Following the 2012 survey which gather 99 answers, I wanted to have a fresh picture on who are OpenRefine users. The 2014 survey received 129 answers on the span of two weeks. The goal of this second survey was to understand who is OpenRefine audience and what are they relationship with the official community tools (mailing list and Github issue trackers.)
Community you identify with
One of four OpenRefine user identified himself as librarians making this group the the largest of OpenRefine user base. The Researcher and Open Data enthusiasts represent the two second largest group, each representing over 15% of the userbase. Finally Data journalist and Semantic web each represent around 10%.
We cannot compare directly those results with those from 2012 because in 2012 survey users were able to select multiple answer. However we can notice that in 2012 librarians were not identified as a individual group and are now the largest one.
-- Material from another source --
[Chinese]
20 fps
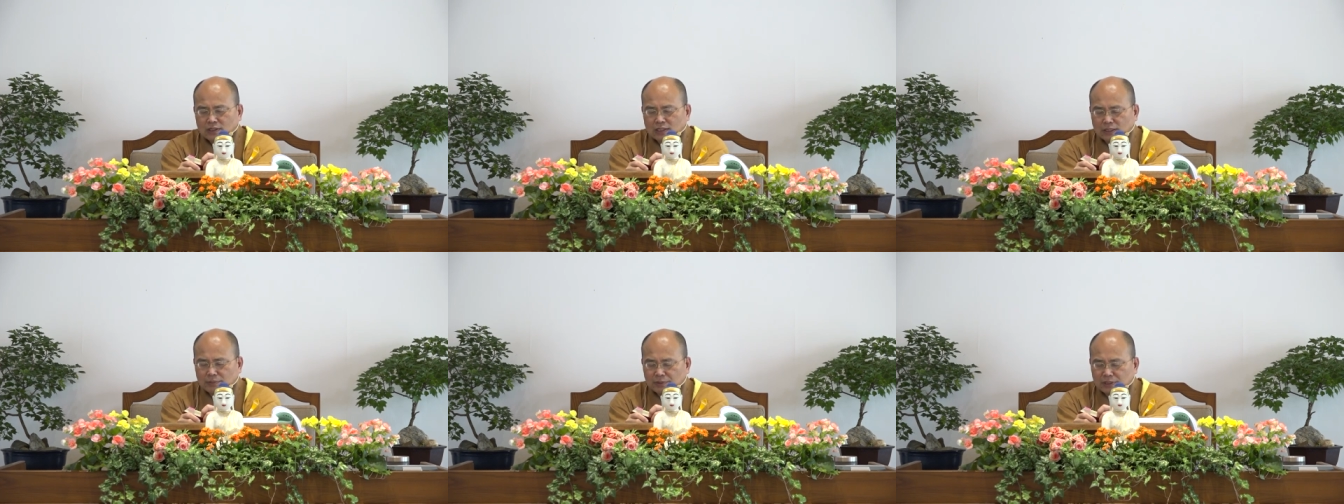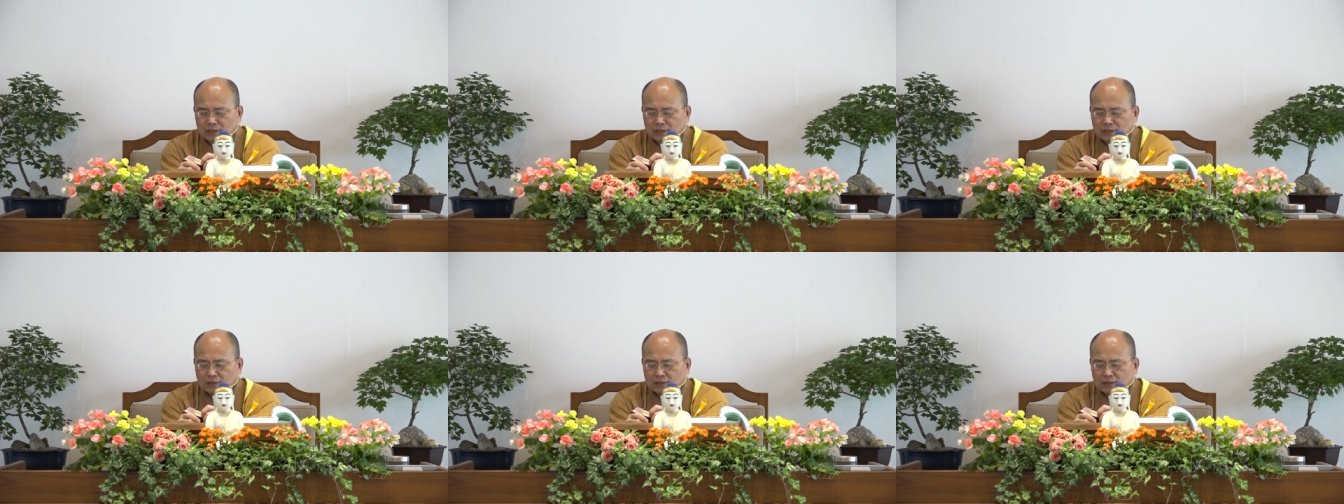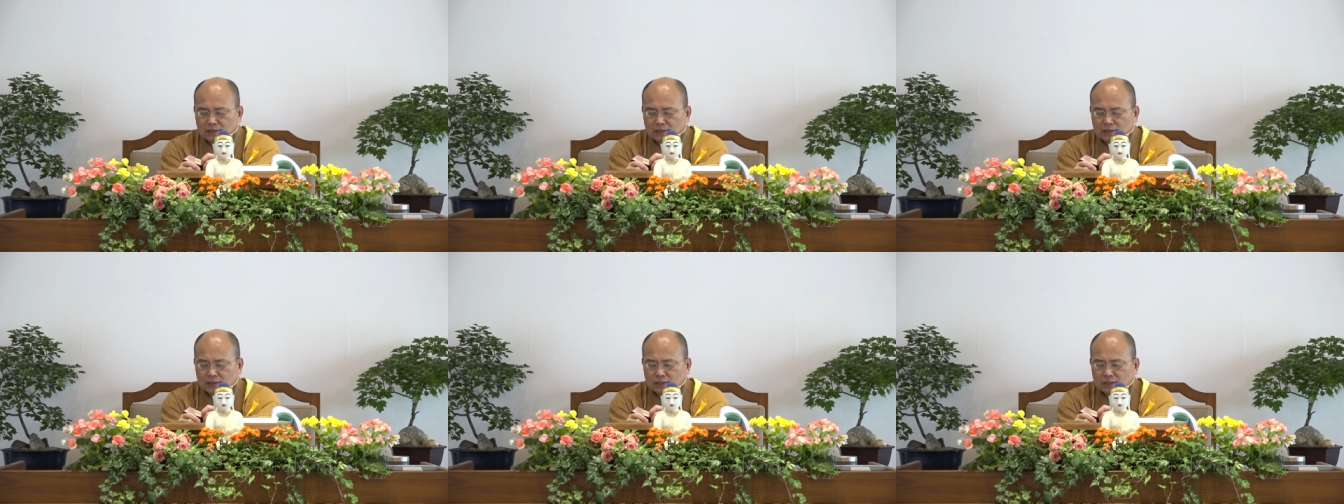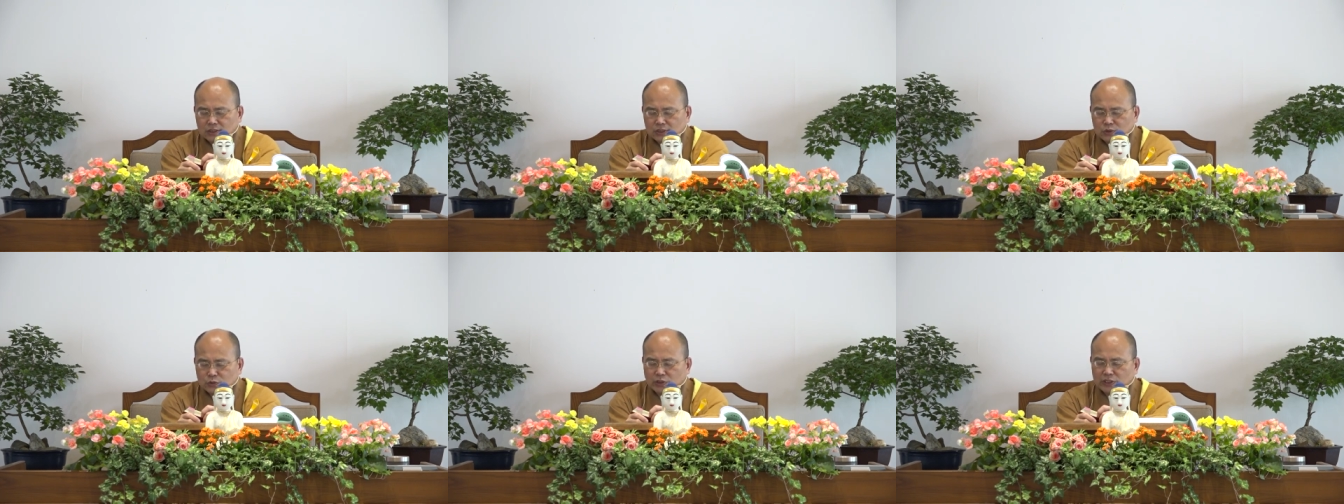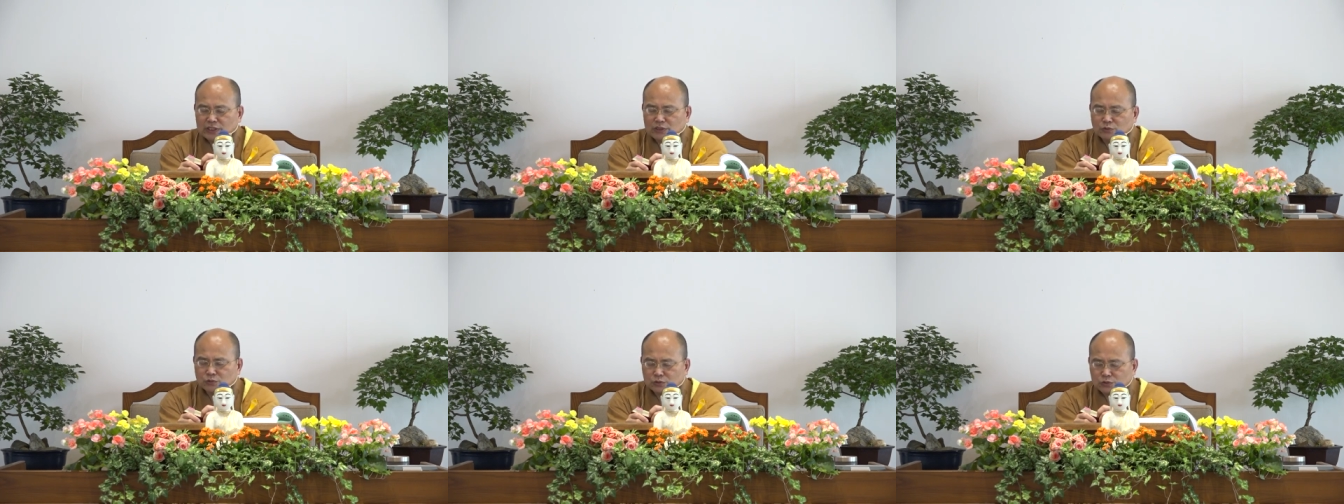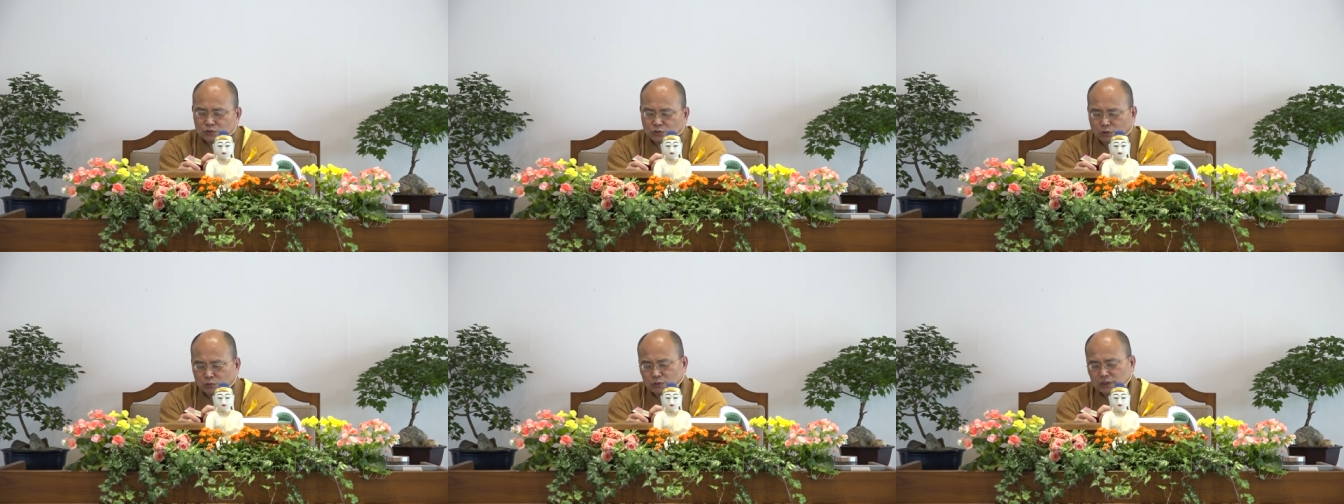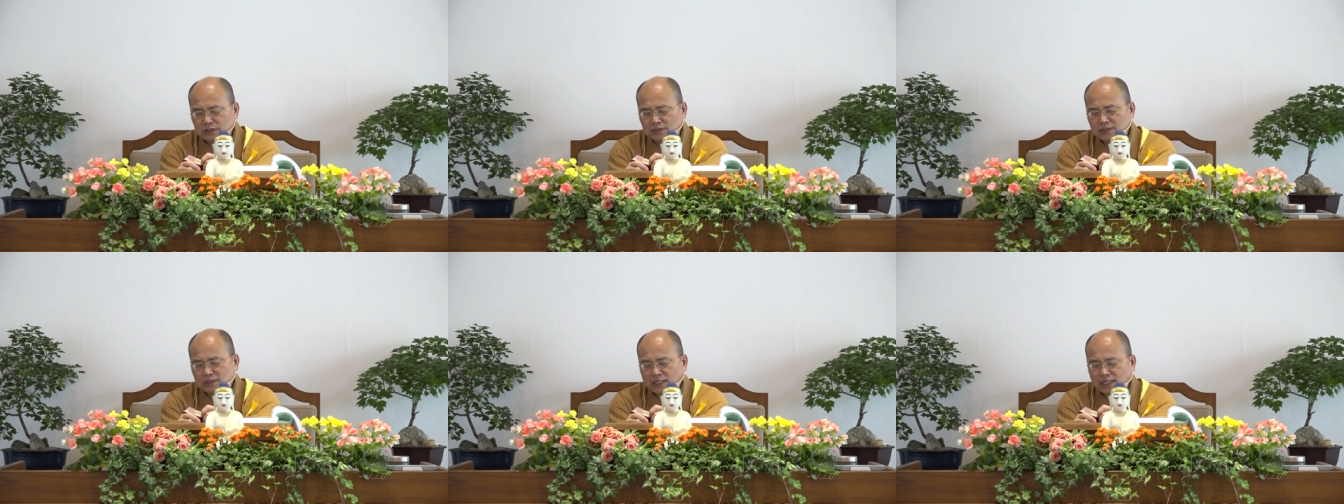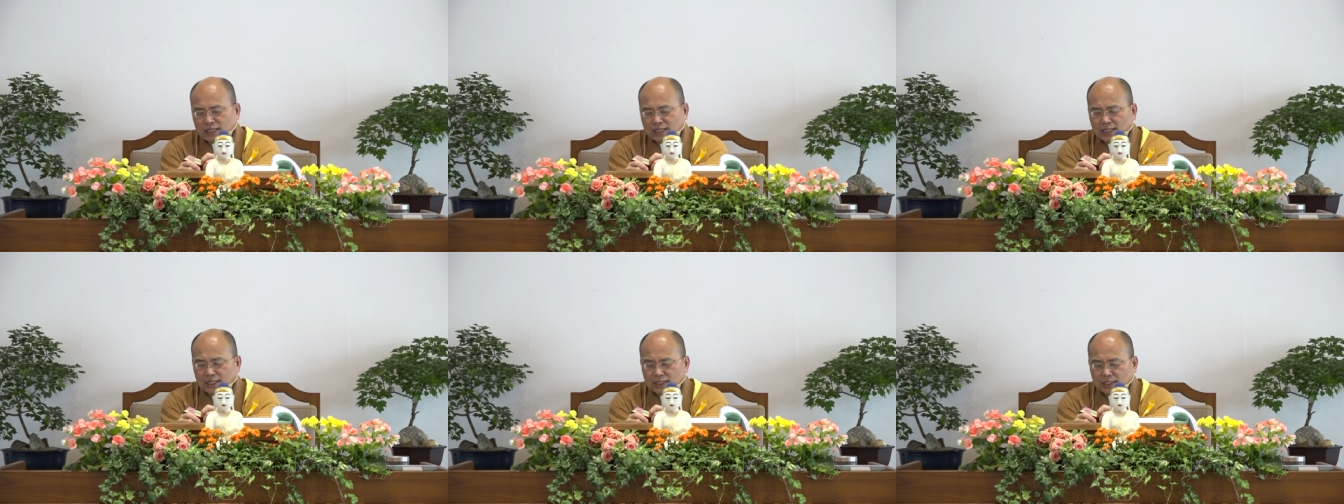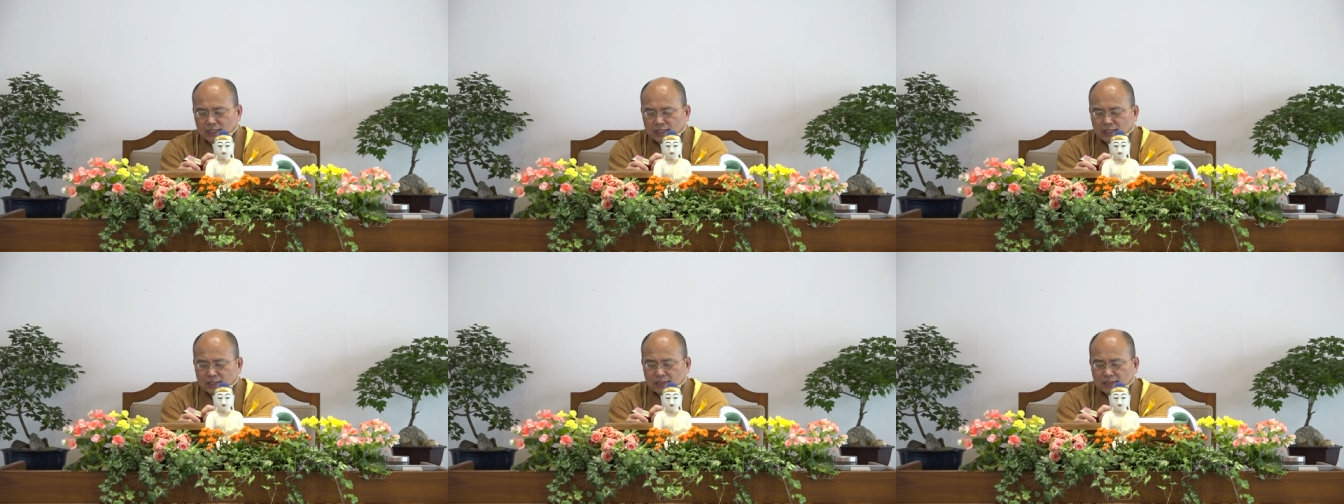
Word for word: 那么随无所问啊？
How often do you use Refine
Taking a slight higher picture the split a 41% using it weekly, a 30% monthly and a 29% less than monthly. Usage frequency remains globally the same between 2012 and 2014.
For how long have you been using OpenRefine
The split of users remains constant between 2012 and 2014 with
- a third of them using Refine for over two years,
- a third between one and two years and
- a third using OpenRefine for less than one year.
Both in 2012 and 2014 we asked respondents to rate their skills from one to five. One being a novice in Refine and five being a master. When comparing the result we can see a sharp increase in 2014 of the percentage of user with a skills self evaluated at 3. They represent today 43% of OpenRefine user base. It is interesting that the number of user rating their skills 5 (6 users) and 4 (28 in 2012 and 24 in 2014) remained the same over time.
Skills vs time
At a high level, the more experienced user are the higher they will rate their skill. It takes between 6 months for user to take advantages of OpenRefine. This is only after this time period that user move their skills from a 2/5 to a 3/5. After two years of usage no user rate his skills 1/5.
On this other side, it take time to master OpenRefine as the proportion of user rating their skills 4 or 6 really increase after two years of usage with still over 50% rating their level between 2 and 3.
2012 picture is a bit harder to read with because the rating 3/5 is not as prominent as in 2014. However we can see the same trend with the increase of skilled user over time.
Skills vs frequency
Very briefly, the more often people use it the better their skills are.
Frequency vs time
User over two years of experience tends to use it more often but there is no correlation between how long the user has been using OpenRefine and the frequency of usage. As we have seen previously, about 47% of them use it weekly, a third monthly and between 20% and a third less than monthly.
By order of importance when people need support
- they first learned how to use OpenRefine by themself (91%) using online tutorial or by exploring the interface.
- 54% reach to online community (but not the OpenRefine mailing list)
- 34% asked someone they know
- Only 19% use the mailing list
- and 7% have attended a formal training.
It could be interesting to know who are those other online community that provider support for 54% of OpenRefine users.
Usage of the mailing list
We can notice that only 19% of the user are reaching out through the mailing list which is supposed to be main media of communication for the community. When we drill down on who is using the mailing list we realized that this is mainly user with over a year of experience that are using this media. The graphic below show the percentage of user using the mailing list broke down by how long they have been using OpenRefine.
Reporting bugs and requesting new features
Because results are similar for the bug reporting and new feature request, the following analysis will be focus only on the bug reporting answers.
Close to 63% of the user are happy with OpenRefine and have nothing to report. However 11% of them want to report something but don’t know how. Two hypotheses can be explore:
- Github is too complex for some user to report issue
- The project is missing links and instruction to report issue and request new feature.
Breakdown per experience with Refine
The following graphic shows that only user with over one year experiences with OpenRefine have reported bug or request new feature. Surprisingly over 60% of the user don’t know to report something have been using Refine for over a year.
Breakdown per skills
The following graphic shows that the ability to report is not linked with the skills level since user with a skill level of 4 doesn’t know how to report. It is interesting that nearly all user self evaluated at 5 did report bug or request feature.
Even user with experience using Refine have difficulties to report bug and request new features. Better guidance is needed and this can be done by either improving
- OpenRefine interface with direct link to Github issue list
- OpenRefine wiki or website with a page describing the process.
Perception of Refine:
Why did you choose OpenRefine
Both in 2012 and 2014 OpenRefine is chosen for its easy and powerful interface to clean large dataset offering reconciliation option. The fact the project is free and open source is also important for a number of user.
As in 2012 the tools OpenRefine is benchmarked against split into programming / scripting languages (python, R, MySQL) and spreadsheet based interface like Excel or LibreOffice.
Word used to describe OpenRefine
OpenRefine is describe as a data cleaning tool.